Tidy Data Assignment

Human Activity Recognition Using Smartphones Data Set

Assignment

Create one R script run_analysis.R to do the following:

Merge the training and the test sets to create one data set.
Extract only the measurements on the mean and standard deviation for each measurement.
Use descriptive activity names to name the activities in the data set
Appropriately labels the data set with descriptive feature names.
Create a second, independent tidy data set with the average of each variable for each activity and each subject.

Step 1 : Merge the training and the test sets

The required dataset was downloaded and unzipped in a local directory using the following R script

get_zip_file <- function(zipdir, url) 
{            
  #Create a temp file to save the downloaded zipped file          
  temp <- tempfile()   
  
  #download the file from the given url         
  download.file(url, temp) 
  
  #Create the zipdir directory         
  dir.create(zipdir)    
  
  #Unzip the file into the directory         
  unzip(temp, exdir = zipdir)     
}

Local directory is assigned to zipdir in order to access all the relevant files.
```
zipdir<-"UCI HAR Dataset"
```

Observed Data from train/X_train.txt and test/X_test.txt is read into data frames data_Train and data_Test respectively from appropriate folders in zipdir,

data_Train<-read.table(paste(zipdir,"train/X_train.txt", sep= "/"), stringsAsFactors = FALSE)
data_Test<-read.table(paste(zipdir,"test/X_test.txt", sep= "/"), stringsAsFactors = FALSE)

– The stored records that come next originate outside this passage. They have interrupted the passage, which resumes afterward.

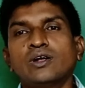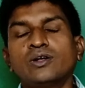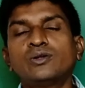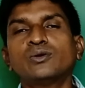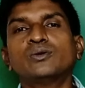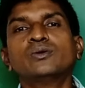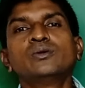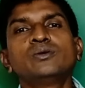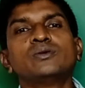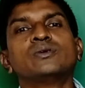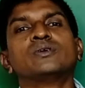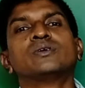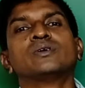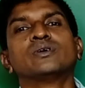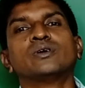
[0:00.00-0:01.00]
To
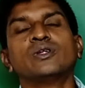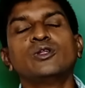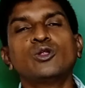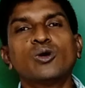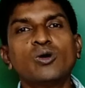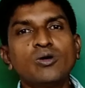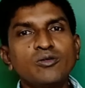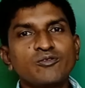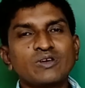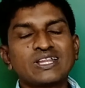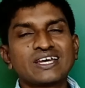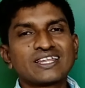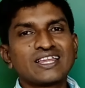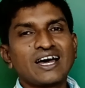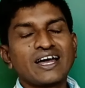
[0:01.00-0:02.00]
know whether
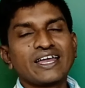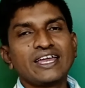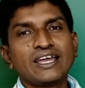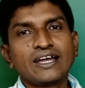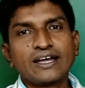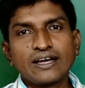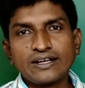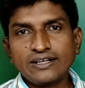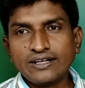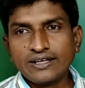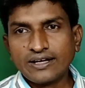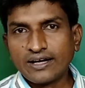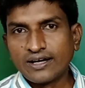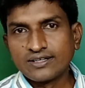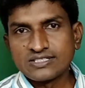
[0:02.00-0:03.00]
the
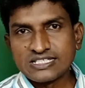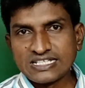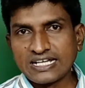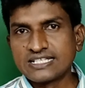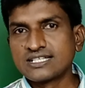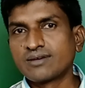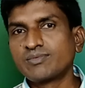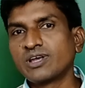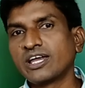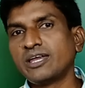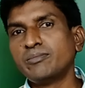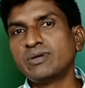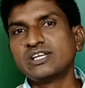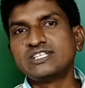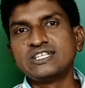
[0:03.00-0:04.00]
size of the
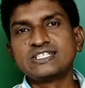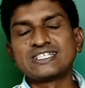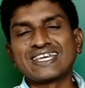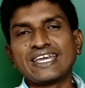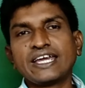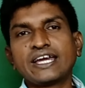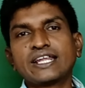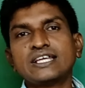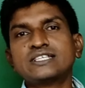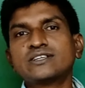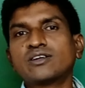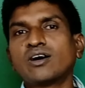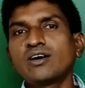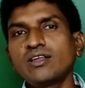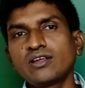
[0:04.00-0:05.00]
image is increased
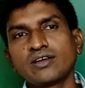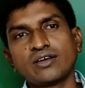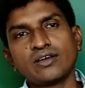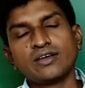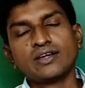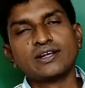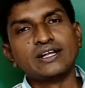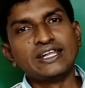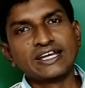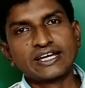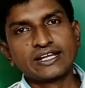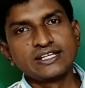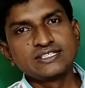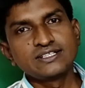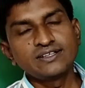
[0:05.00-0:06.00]
or
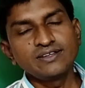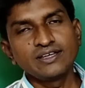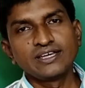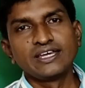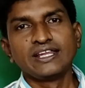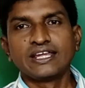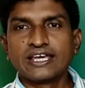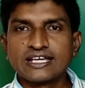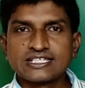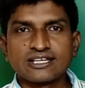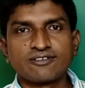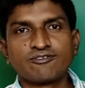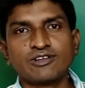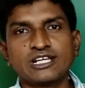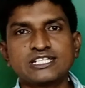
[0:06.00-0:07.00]
decreased in case
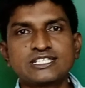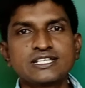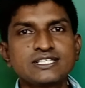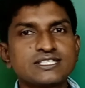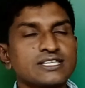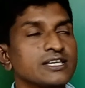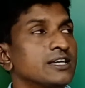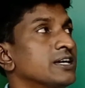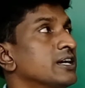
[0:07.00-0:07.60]
of lenses,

Subject Info from train/subject_train.txt and test/subject_test.txt is read into data frames data_SubTrain and data_SubTest respectively,

data_SubTrain<-read.table(paste(zipdir,"train/subject_train.txt", sep= "/"), stringsAsFactors = FALSE)
data_SubTest<-read.table(paste(zipdir,"test/subject_test.txt", sep= "/"), stringsAsFactors = FALSE)

Labels from train/y_train.txt and test/y_test.txt is read into data frames data_Train_Activity and data_Test_Activity respectively,

data_Train_Activity<-read.table(paste(zipdir,"train/y_train.txt", sep= "/"), stringsAsFactors = FALSE)
data_Test_Activity<-read.table(paste(zipdir,"test/y_test.txt", sep= "/"), stringsAsFactors = FALSE)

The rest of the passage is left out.